- TRY IT
All of the data, except its images, should be set down exactly as it appears.

- DATA SUPPLIED
• • • • • • •

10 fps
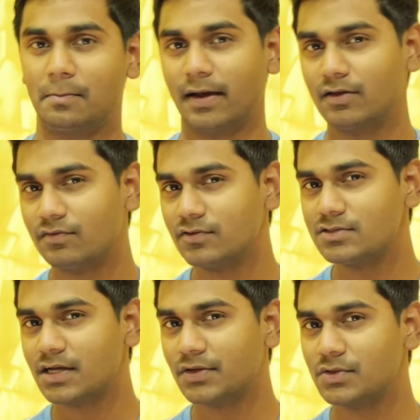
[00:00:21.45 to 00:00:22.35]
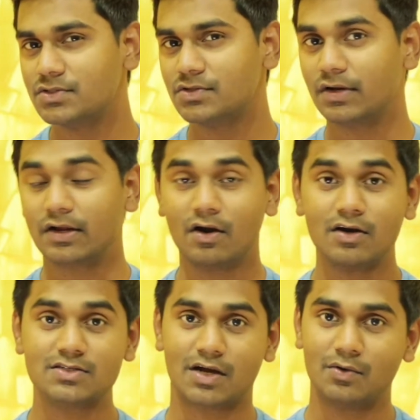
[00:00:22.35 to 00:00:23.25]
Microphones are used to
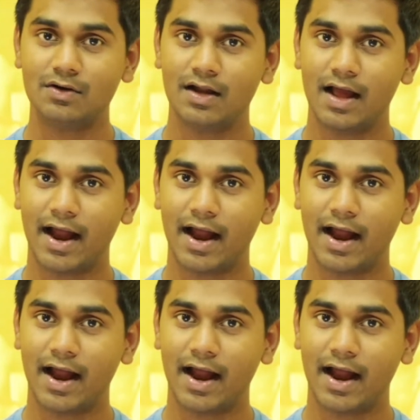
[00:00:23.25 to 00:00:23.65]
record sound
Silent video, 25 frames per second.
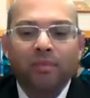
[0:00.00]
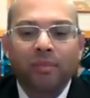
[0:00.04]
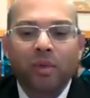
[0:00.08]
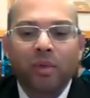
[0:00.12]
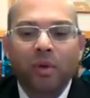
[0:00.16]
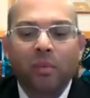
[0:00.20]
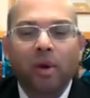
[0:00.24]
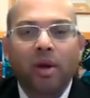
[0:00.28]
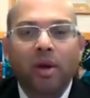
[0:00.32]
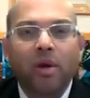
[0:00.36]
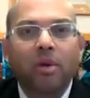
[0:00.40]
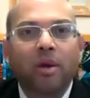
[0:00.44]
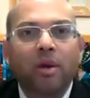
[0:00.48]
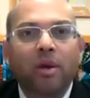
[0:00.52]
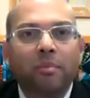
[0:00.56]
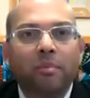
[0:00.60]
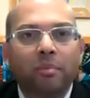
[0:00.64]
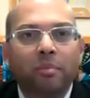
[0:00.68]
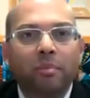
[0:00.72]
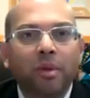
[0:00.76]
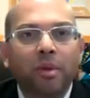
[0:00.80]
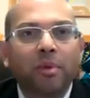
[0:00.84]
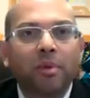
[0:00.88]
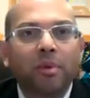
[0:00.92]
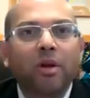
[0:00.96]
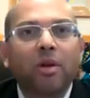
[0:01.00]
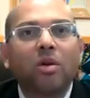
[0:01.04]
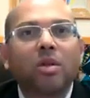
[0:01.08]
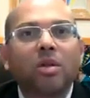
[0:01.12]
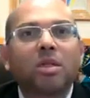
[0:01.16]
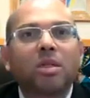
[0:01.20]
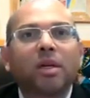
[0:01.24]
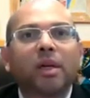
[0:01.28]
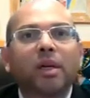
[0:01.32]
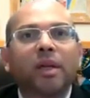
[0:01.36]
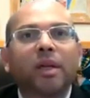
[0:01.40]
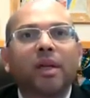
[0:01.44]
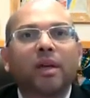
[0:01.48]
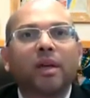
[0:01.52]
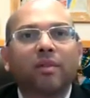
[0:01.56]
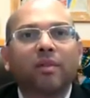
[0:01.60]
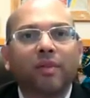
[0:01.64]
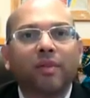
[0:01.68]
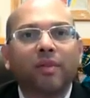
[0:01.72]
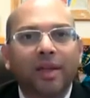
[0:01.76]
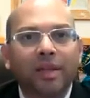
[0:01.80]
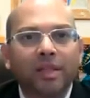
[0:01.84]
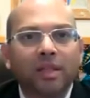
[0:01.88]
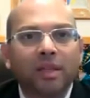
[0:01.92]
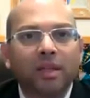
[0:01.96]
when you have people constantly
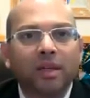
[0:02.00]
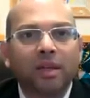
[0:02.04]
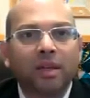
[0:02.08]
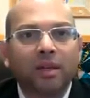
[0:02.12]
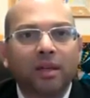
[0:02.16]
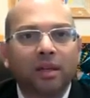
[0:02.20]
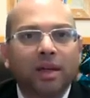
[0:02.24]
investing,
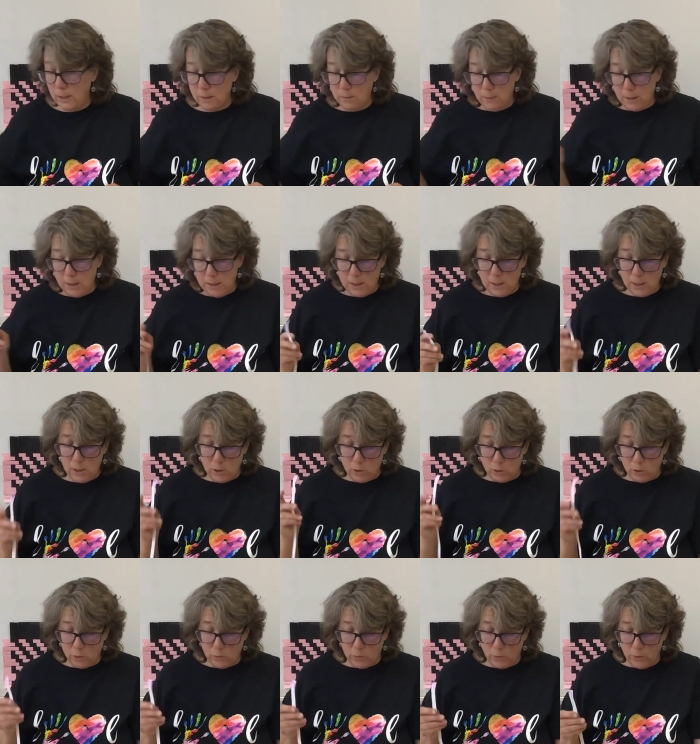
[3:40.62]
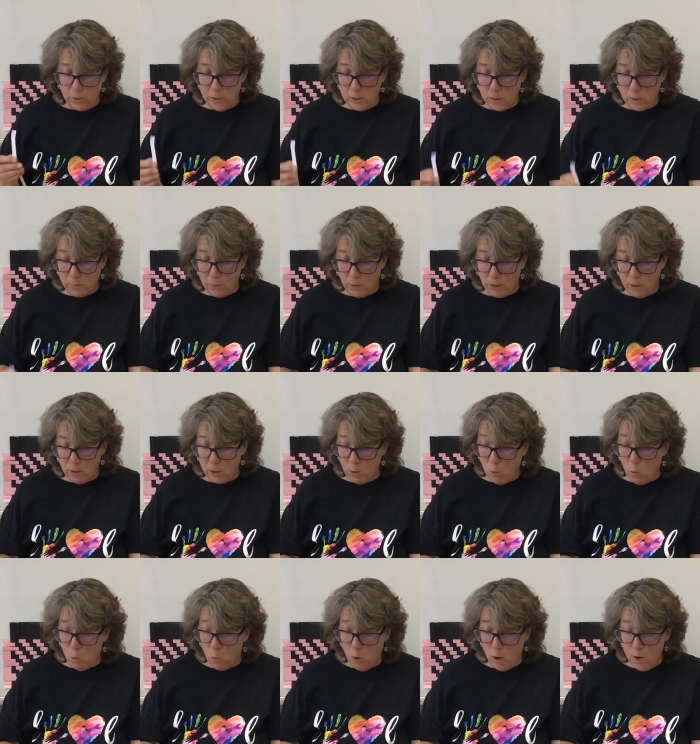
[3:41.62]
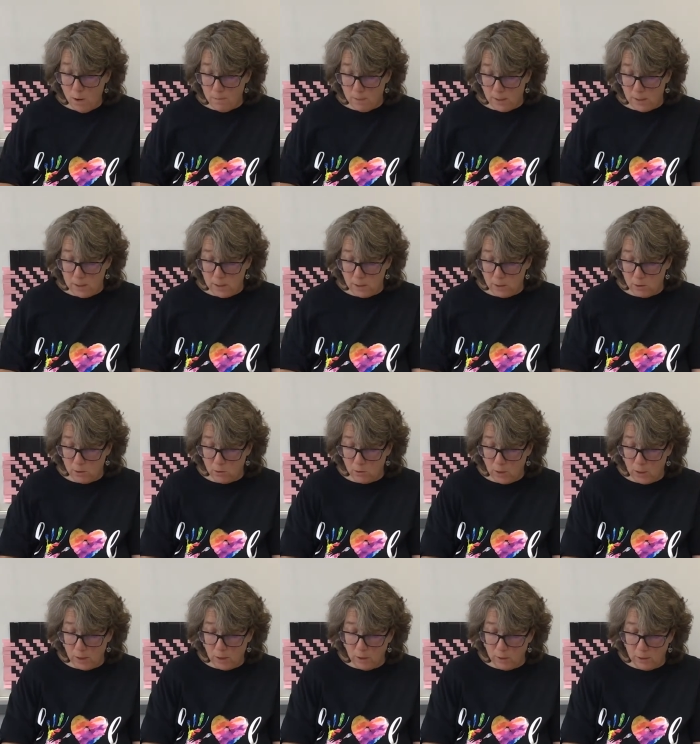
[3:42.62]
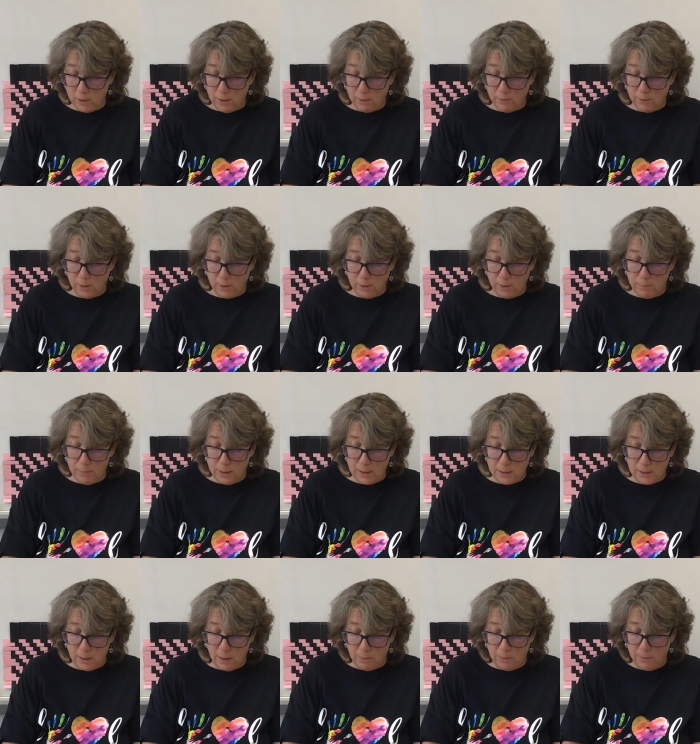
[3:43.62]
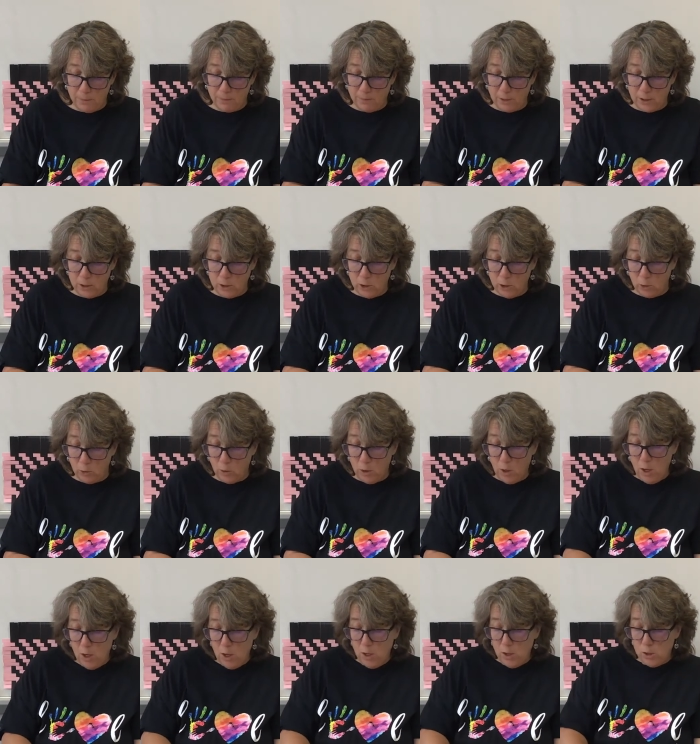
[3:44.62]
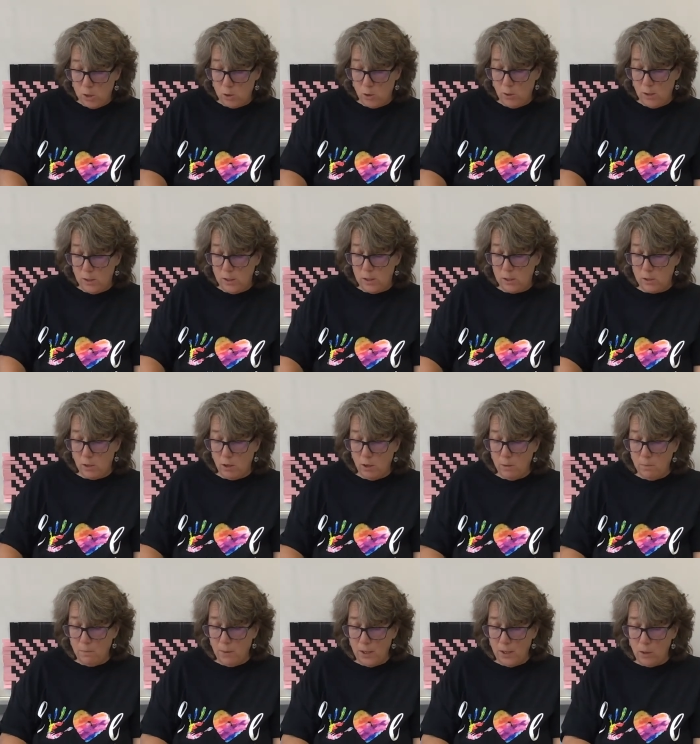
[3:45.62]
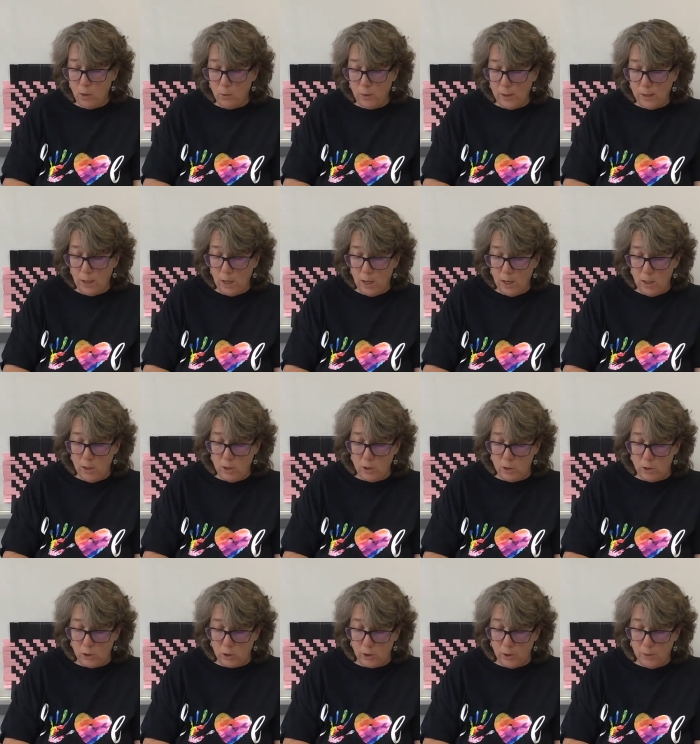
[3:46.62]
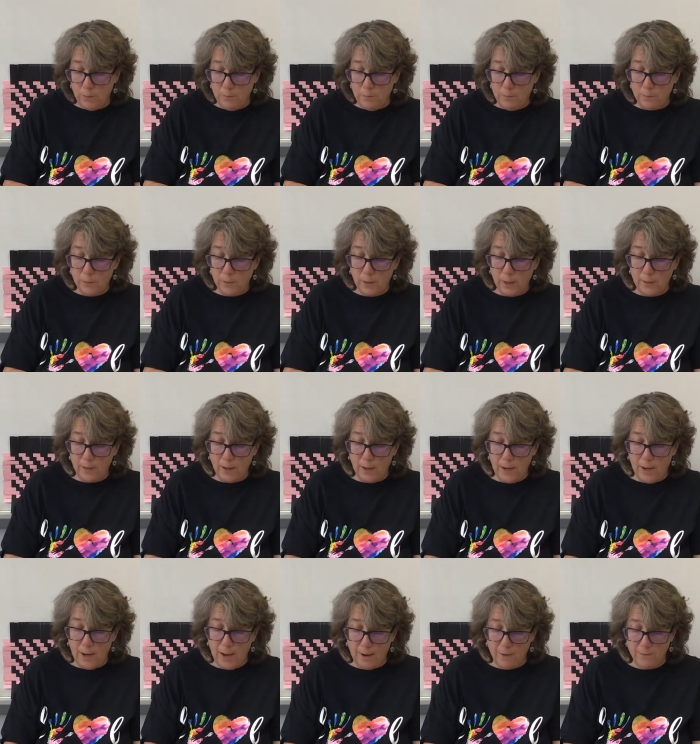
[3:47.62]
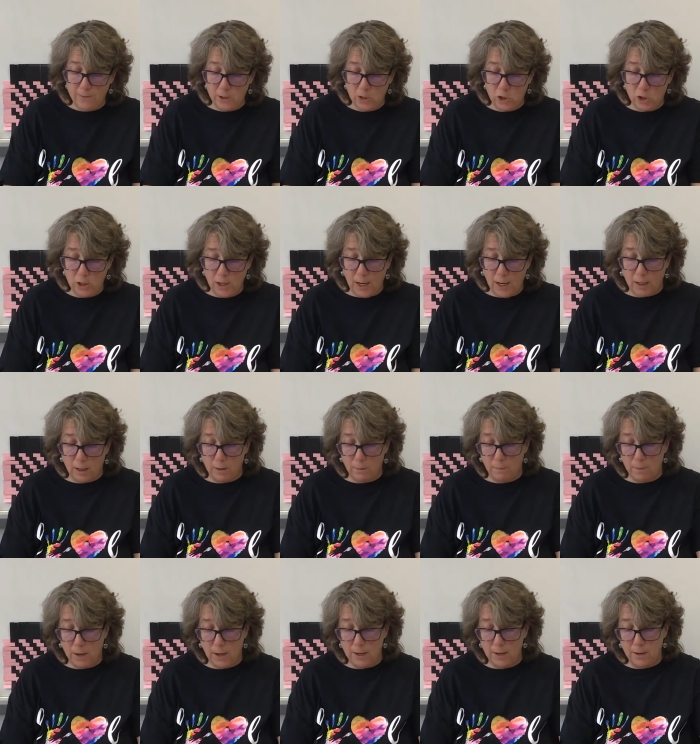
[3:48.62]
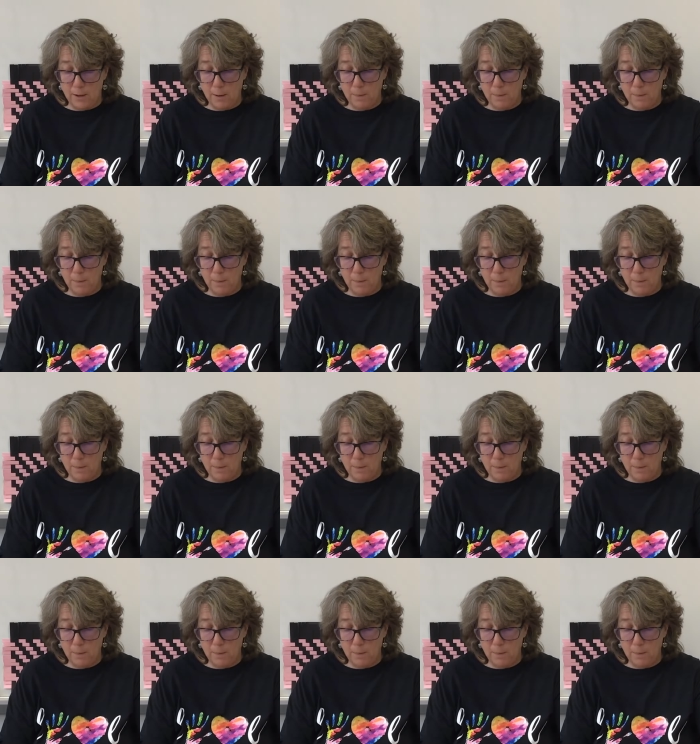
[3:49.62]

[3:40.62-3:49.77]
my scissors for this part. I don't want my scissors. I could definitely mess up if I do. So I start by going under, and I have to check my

• • • • • • •

- EXERCISE RESULT
10 fps
[00:00:21.45 to 00:00:22.35]
[00:00:22.35 to 00:00:23.25]
Microphones are used to
[00:00:23.25 to 00:00:23.65]
record sound
Silent video, 25 frames per second.
[0:00.00]
[0:00.04]
[0:00.08]
[0:00.12]
[0:00.16]
[0:00.20]
[0:00.24]
[0:00.28]
[0:00.32]
[0:00.36]
[0:00.40]
[0:00.44]
[0:00.48]
[0:00.52]
[0:00.56]
[0:00.60]
[0:00.64]
[0:00.68]
[0:00.72]
[0:00.76]
[0:00.80]
[0:00.84]
[0:00.88]
[0:00.92]
[0:00.96]
[0:01.00]
[0:01.04]
[0:01.08]
[0:01.12]
[0:01.16]
[0:01.20]
[0:01.24]
[0:01.28]
[0:01.32]
[0:01.36]
[0:01.40]
[0:01.44]
[0:01.48]
[0:01.52]
[0:01.56]
[0:01.60]
[0:01.64]
[0:01.68]
[0:01.72]
[0:01.76]
[0:01.80]
[0:01.84]
[0:01.88]
[0:01.92]
[0:01.96]
when you have people constantly
[0:02.00]
[0:02.04]
[0:02.08]
[0:02.12]
[0:02.16]
[0:02.20]
[0:02.24]
investing,
[3:40.62]
[3:41.62]
[3:42.62]
[3:43.62]
[3:44.62]
[3:45.62]
[3:46.62]
[3:47.62]
[3:48.62]
[3:49.62]

[3:40.62-3:49.77]
my scissors for this part. I don't want my scissors. I could definitely mess up if I do. So I start by going under, and I have to check my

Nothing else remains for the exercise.